There are many other plot threads, including watching Moon’s twin children become young adults and how they become similar and different from their parents. Is a new crew of characters led by Reede, strangely one of the brightest scientists alive who knows more about smartmatter than anyone else, despite being about twenty and having a deadly drug dependency. And then there’s the everyday issues with ruling a planet, like listening to complaints and fighting off threats to Moon’s rule.

Joan D. Vinge writes a wonderfully immersive story, full of unforgettable characters (even though there are at least ten individuals who affect the plot like primary characters). Vinge crafts longing and romance and sex scenes in a way that moves the plot forward and adds depth to the world. The science fiction aspects are believable, though unrealistic currently, as most science fiction technologies are, but I was able to follow all of it. Depending on which planet the characters are on, the environment can feel shiny and modern or downright apocalyptic.
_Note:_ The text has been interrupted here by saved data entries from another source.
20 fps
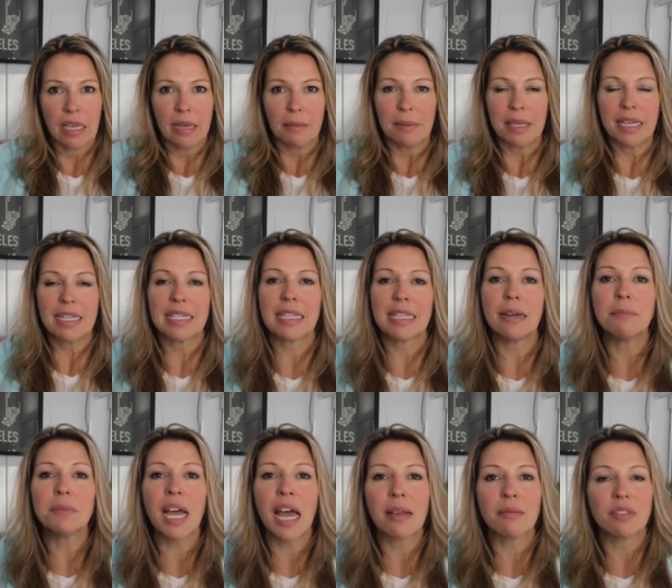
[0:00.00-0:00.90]
Because
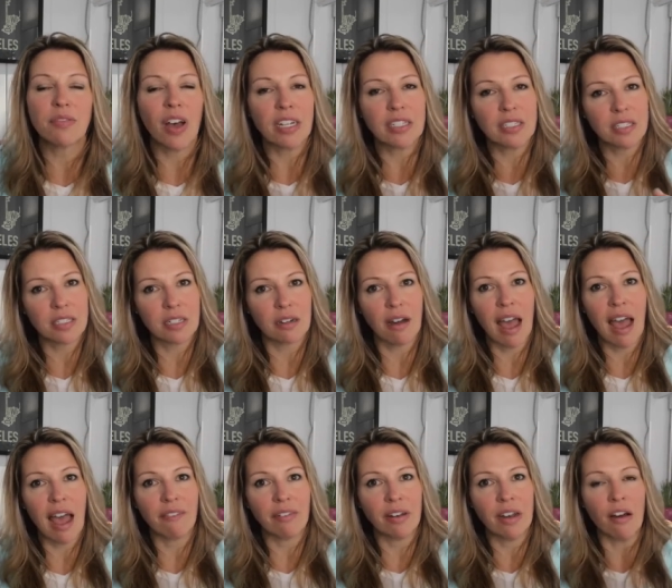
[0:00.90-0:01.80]
sometimes vatas don't
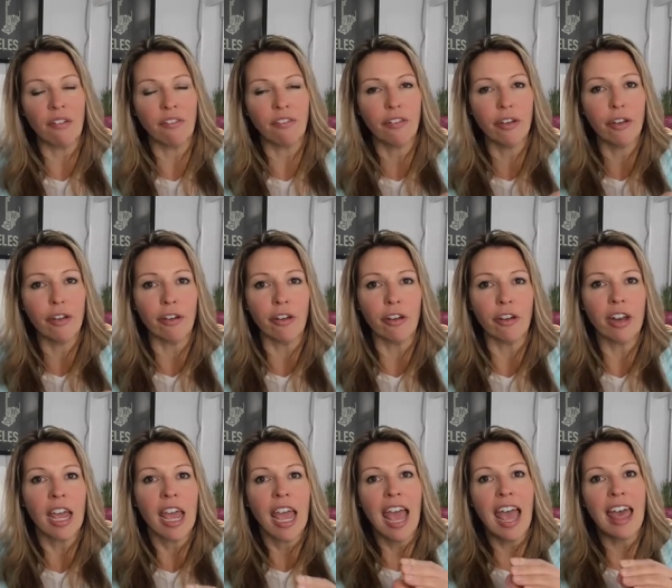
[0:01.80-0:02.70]
have enough food
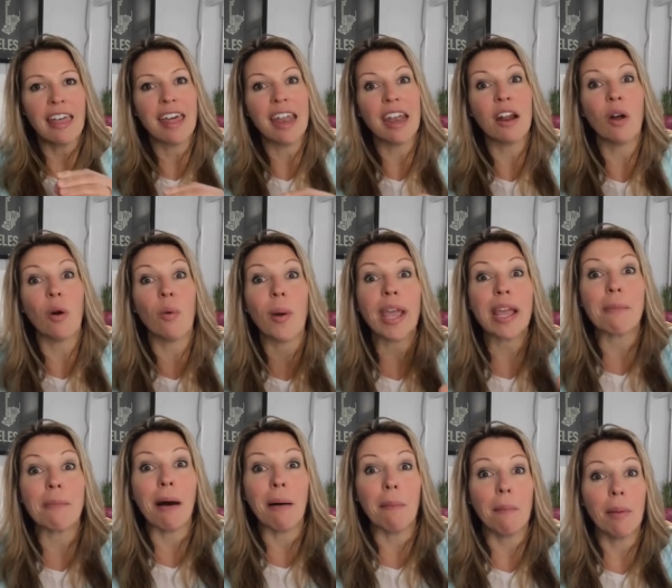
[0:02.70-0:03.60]
and then it'll wake
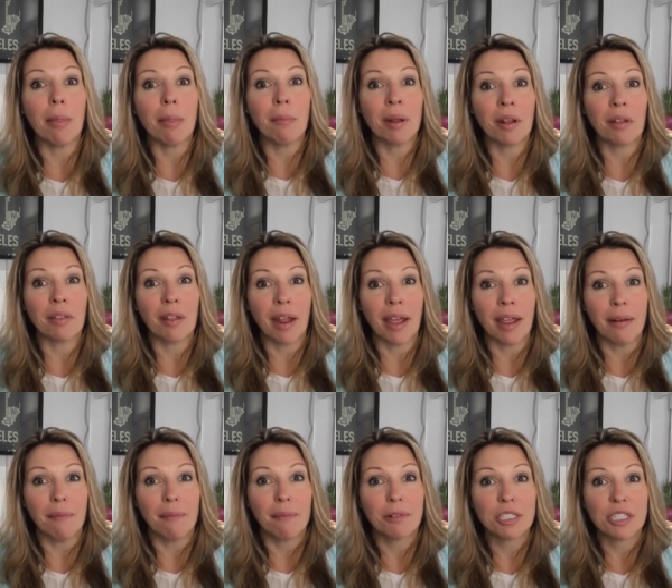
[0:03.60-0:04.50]
them up in the middle of the night,
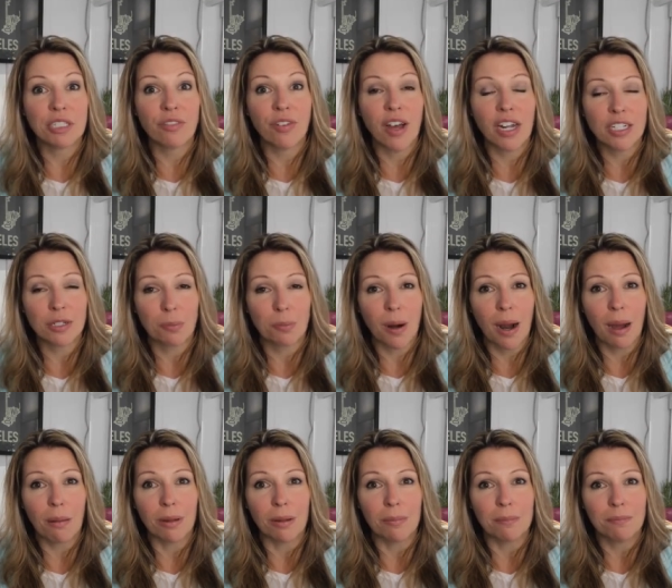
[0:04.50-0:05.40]
which is a vata
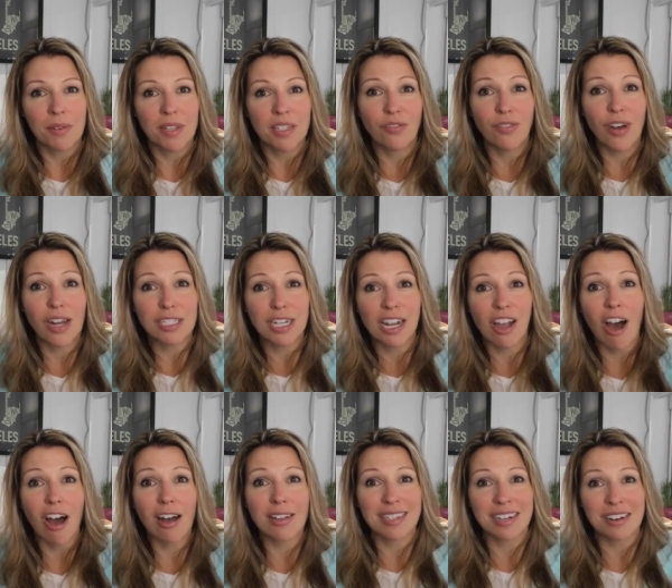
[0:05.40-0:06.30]
problem. It's a vata
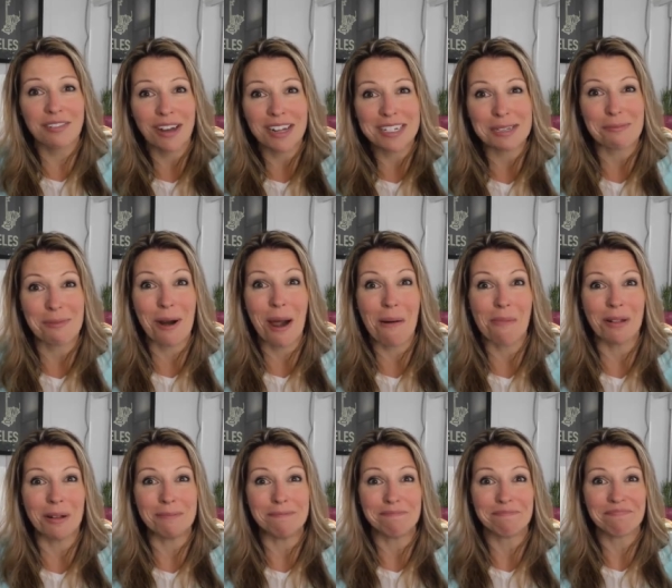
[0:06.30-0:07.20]
cause and a vata
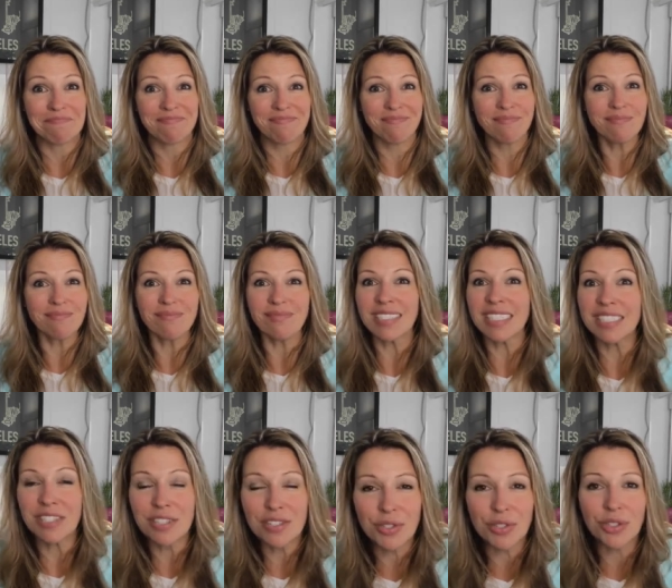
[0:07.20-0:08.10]
problem.
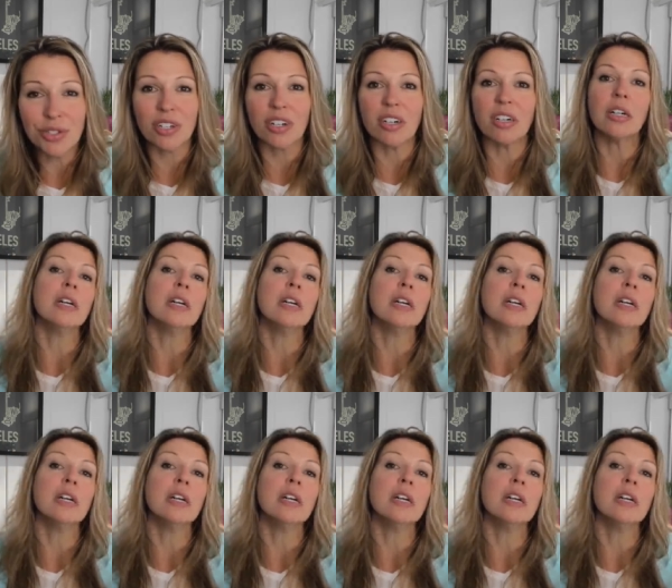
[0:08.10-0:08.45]
It's a circle.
At almost 700 pages, The Summer Queen might be a hard sell, but I haven’t cared about a story so much in ages. It’s as if when I’m not reading the book, I’m missing out on an alternate reality that’s important. You may have read my complaints about how long it took me to finish The Summer Queen. I set daily reading goals for myself as a sort of “homework” assignment, and due to the small font and scrunched spacing, I missed my target goals every day, which set me back with other novels and reviews.

Had I more information about the book during my planning, this would not have been an issue. I recommend you get an e-book edition instead of the physical copy so you can adjust the font. Highly recommended, and I can’t wait to read the last book in the quartet, Tangled Up in Blue.